Make an exact copy, from the records below, of the lines from the line containing "The speaker talks in Japanese." to the line containing "for word: もうね、忙しくなっちゃうかもしれない、もう自分の時間をかけないっていうのもためにやってるわけですからね、", both lines included, excluding pictures.

START Data for this exercise

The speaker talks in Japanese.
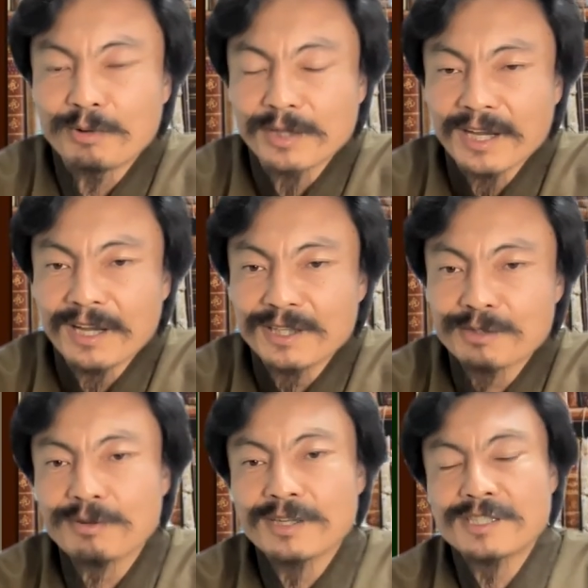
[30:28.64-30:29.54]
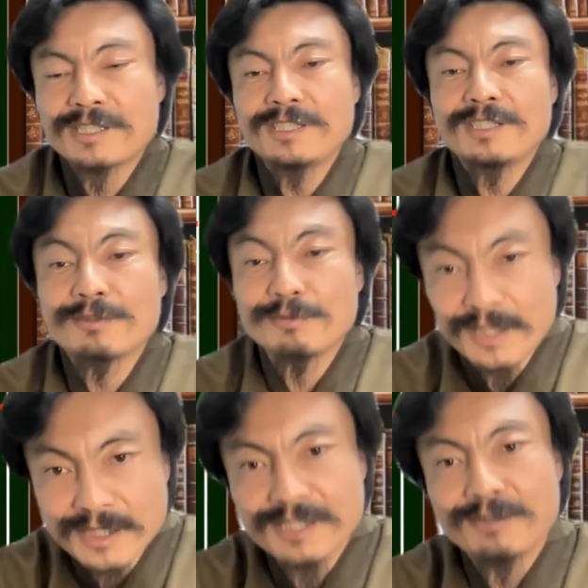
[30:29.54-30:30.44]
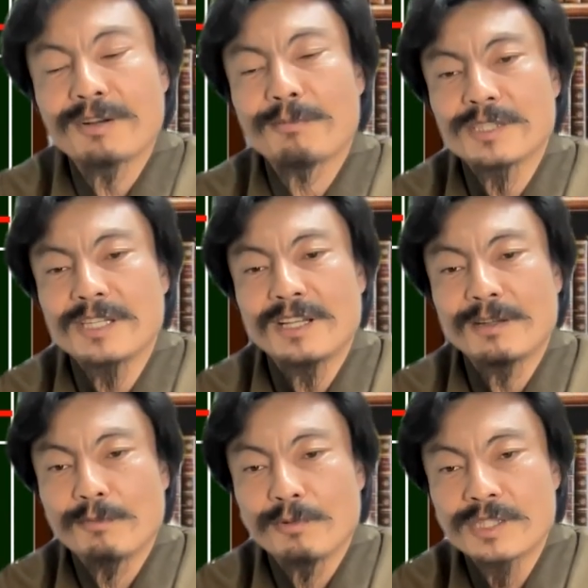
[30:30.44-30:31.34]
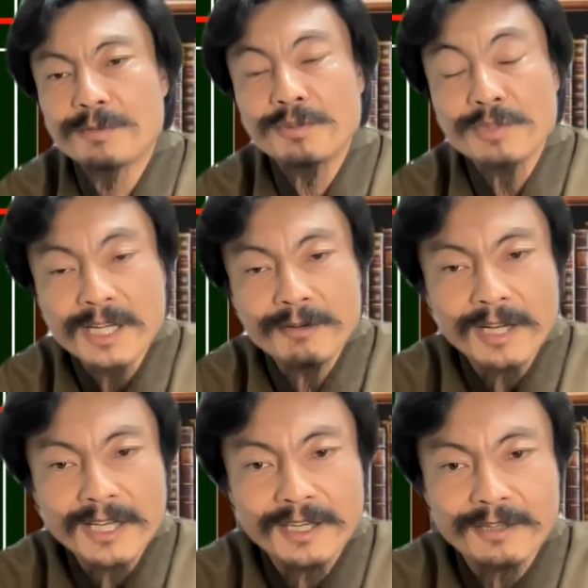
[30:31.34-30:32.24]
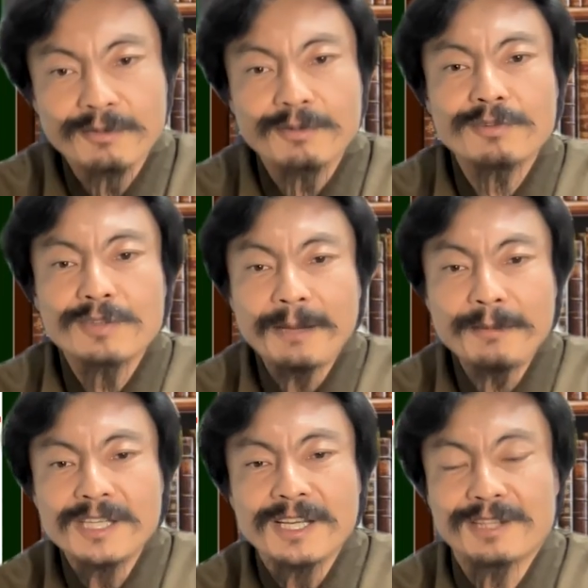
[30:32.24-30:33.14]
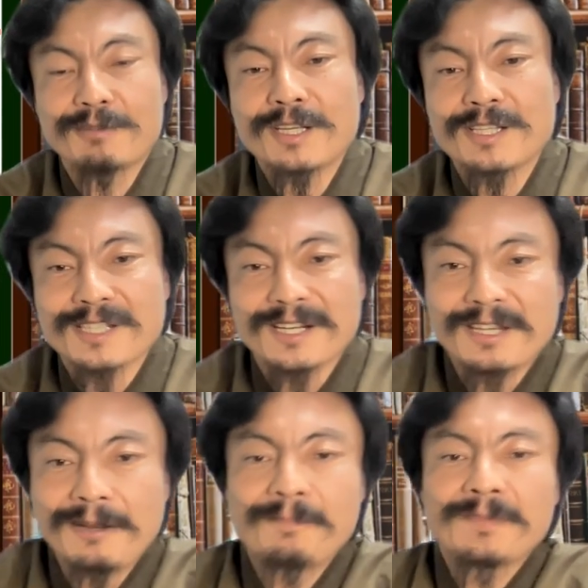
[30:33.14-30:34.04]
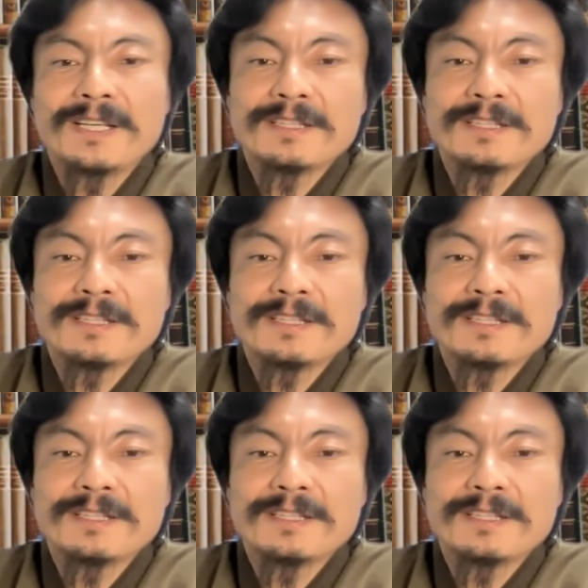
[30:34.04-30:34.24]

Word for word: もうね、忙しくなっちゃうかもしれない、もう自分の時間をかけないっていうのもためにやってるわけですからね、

END Data for this exercise
START Data for this exercise

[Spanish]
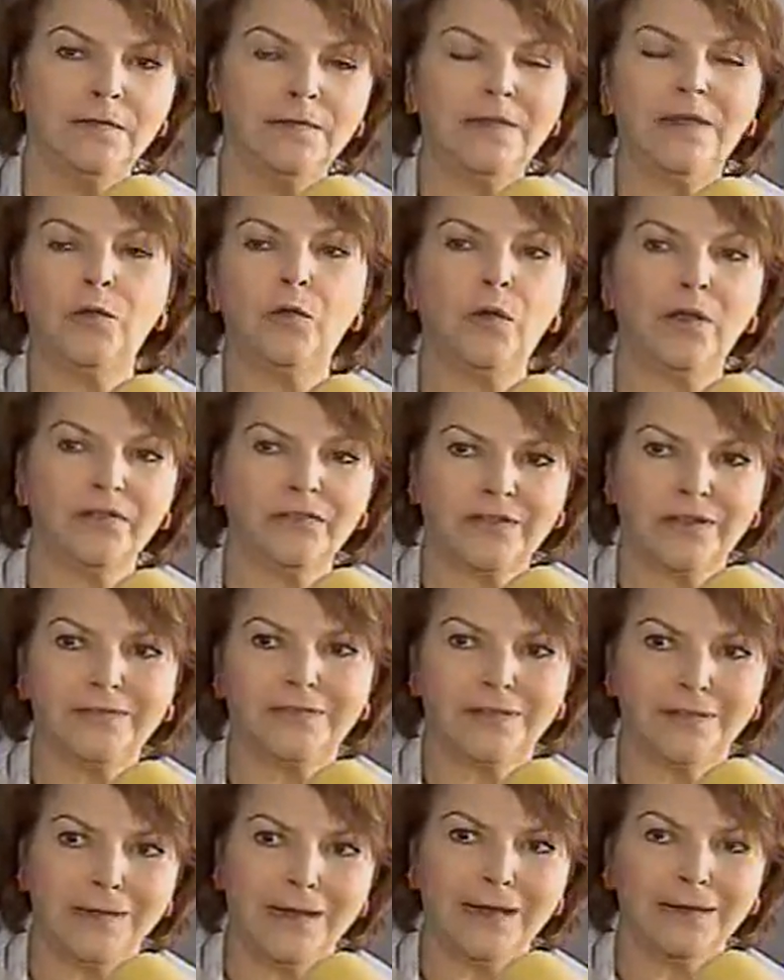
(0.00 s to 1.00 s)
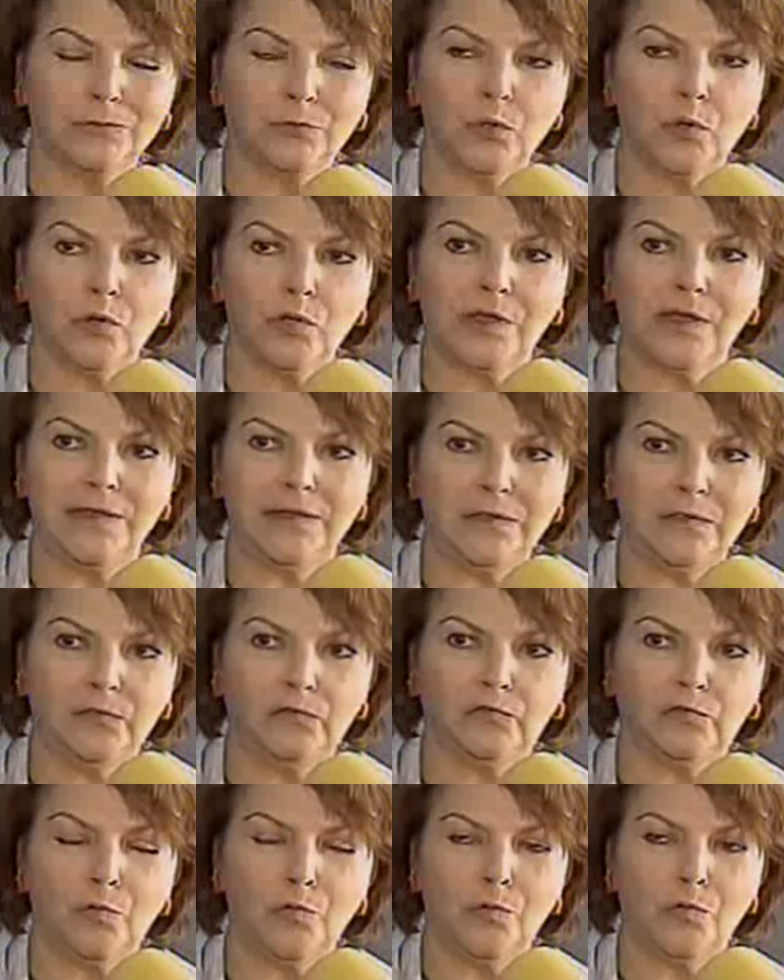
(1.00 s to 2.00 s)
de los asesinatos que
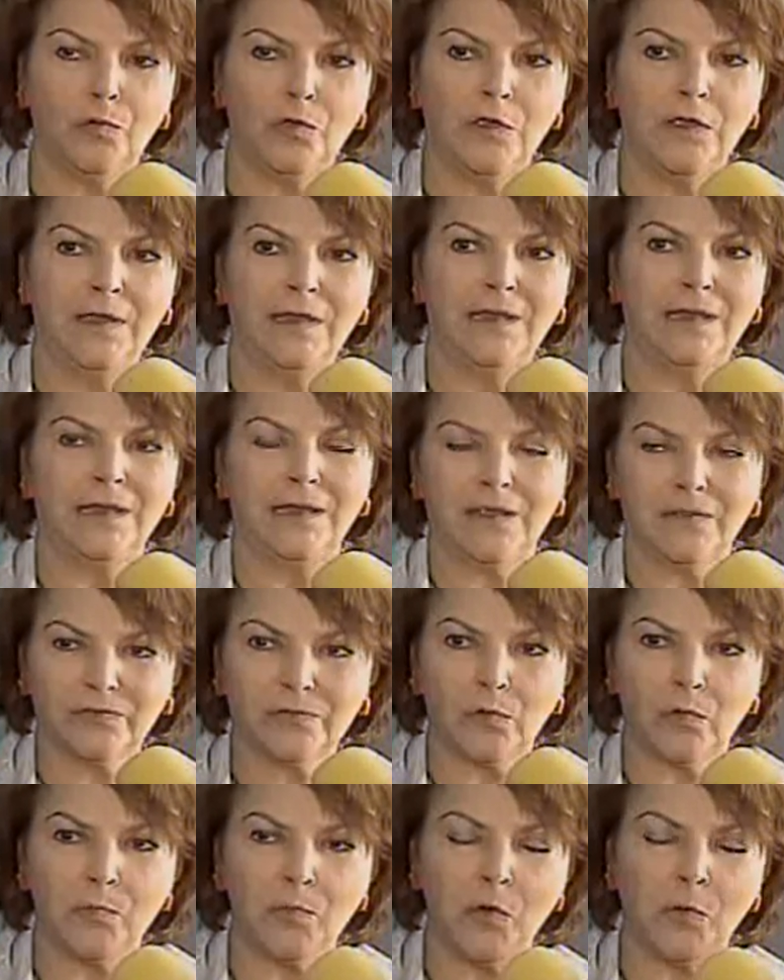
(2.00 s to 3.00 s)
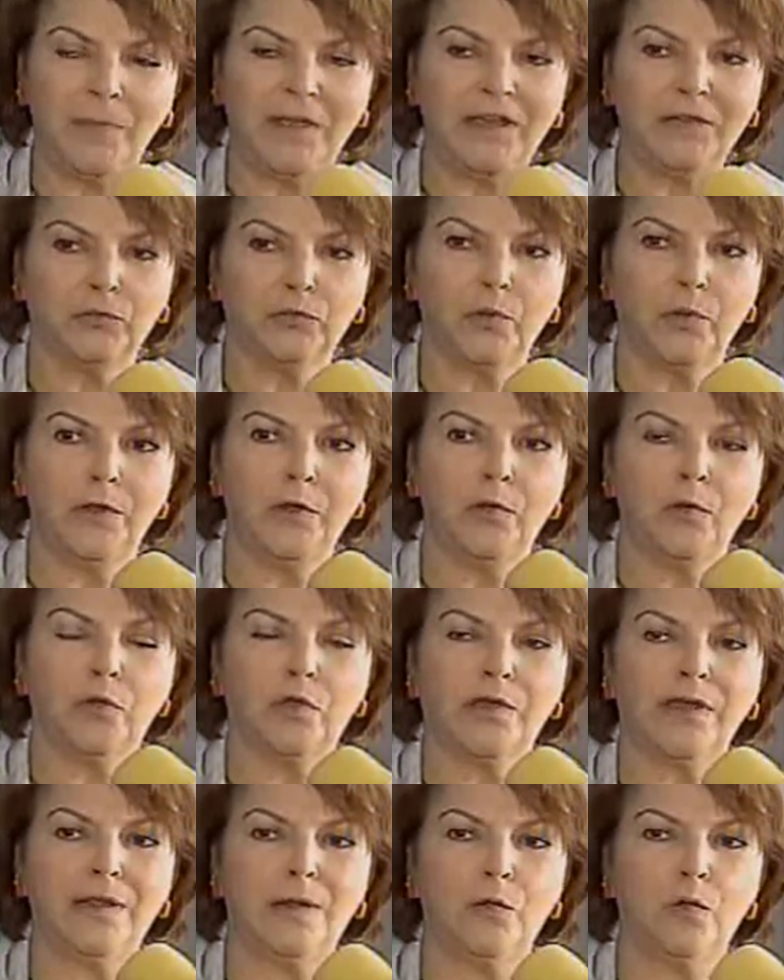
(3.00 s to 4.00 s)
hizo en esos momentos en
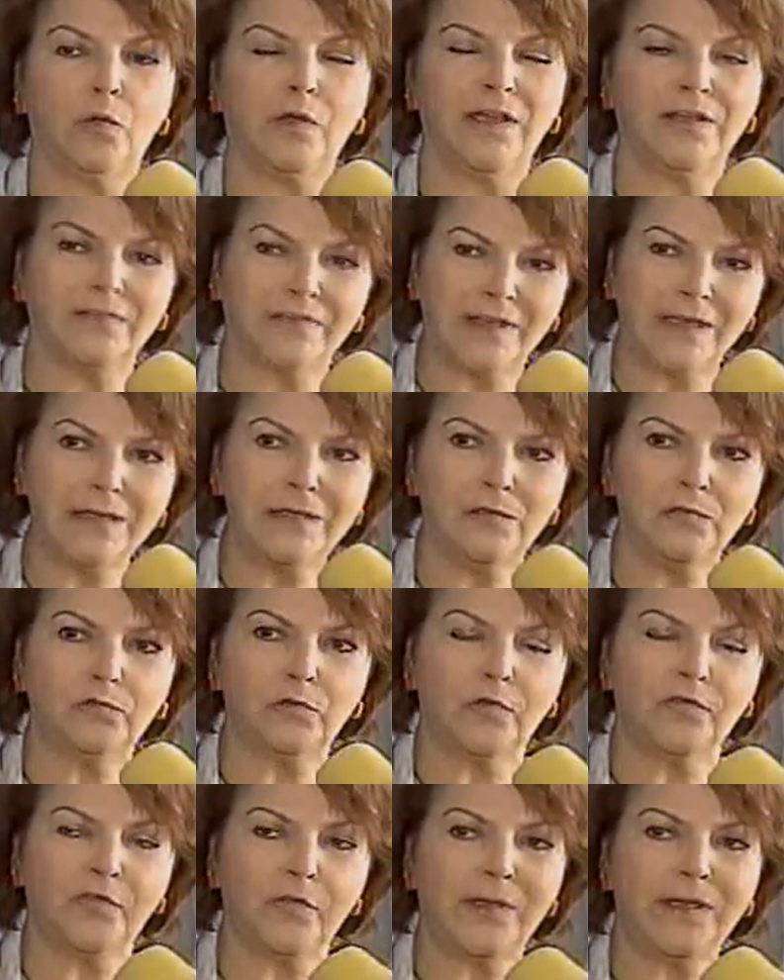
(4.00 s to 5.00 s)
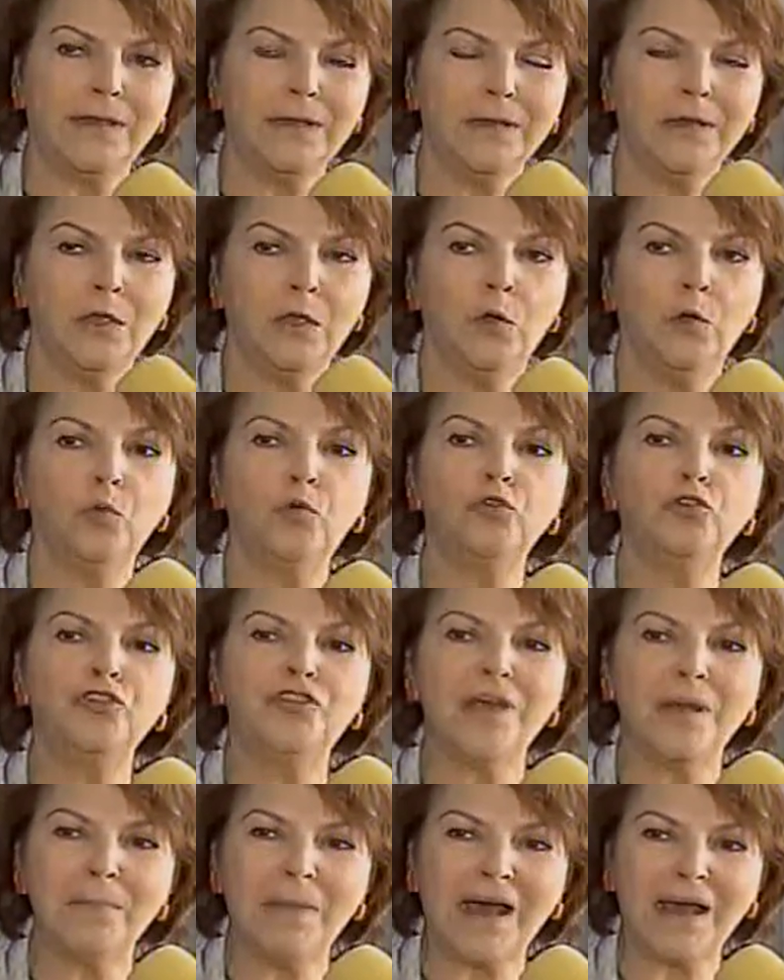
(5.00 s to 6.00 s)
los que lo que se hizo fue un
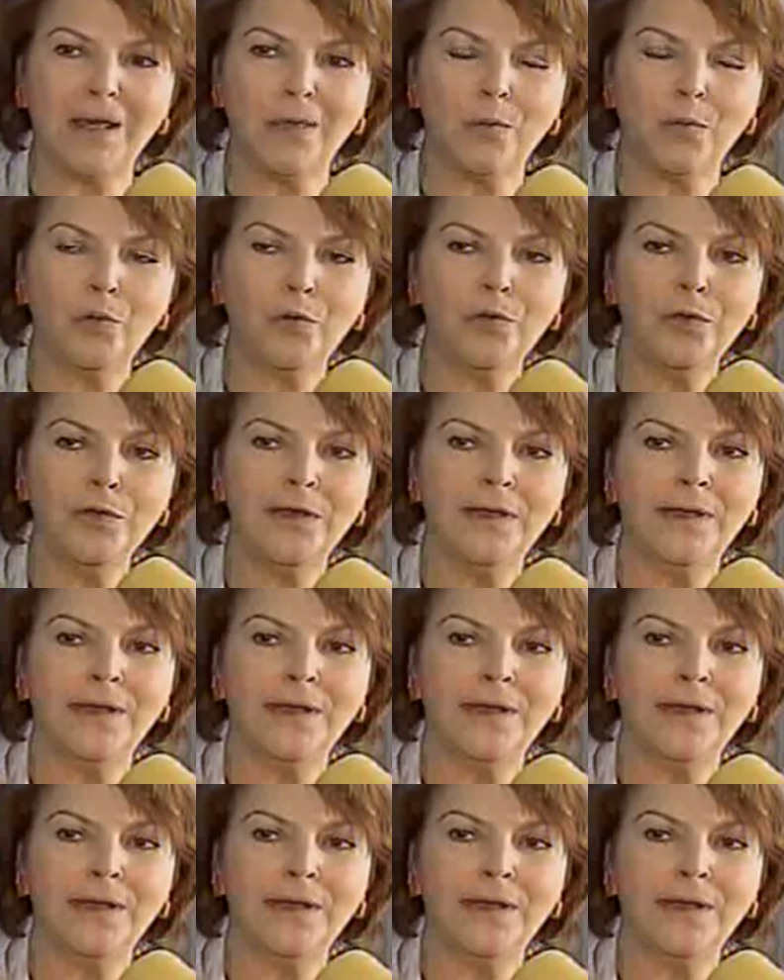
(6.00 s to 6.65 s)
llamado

END Data for this exercise
START Data for this exercise

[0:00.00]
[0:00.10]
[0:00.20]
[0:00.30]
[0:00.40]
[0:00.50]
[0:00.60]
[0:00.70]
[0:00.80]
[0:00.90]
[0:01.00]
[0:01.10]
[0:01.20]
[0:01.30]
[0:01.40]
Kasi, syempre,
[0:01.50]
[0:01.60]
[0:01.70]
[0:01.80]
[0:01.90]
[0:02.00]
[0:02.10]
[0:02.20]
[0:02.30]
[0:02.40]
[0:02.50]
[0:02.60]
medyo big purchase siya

END Data for this exercise

# Result for this exercise:
The speaker talks in Japanese.
[30:28.64-30:29.54]
[30:29.54-30:30.44]
[30:30.44-30:31.34]
[30:31.34-30:32.24]
[30:32.24-30:33.14]
[30:33.14-30:34.04]
[30:34.04-30:34.24]

Word for word: もうね、忙しくなっちゃうかもしれない、もう自分の時間をかけないっていうのもためにやってるわけですからね、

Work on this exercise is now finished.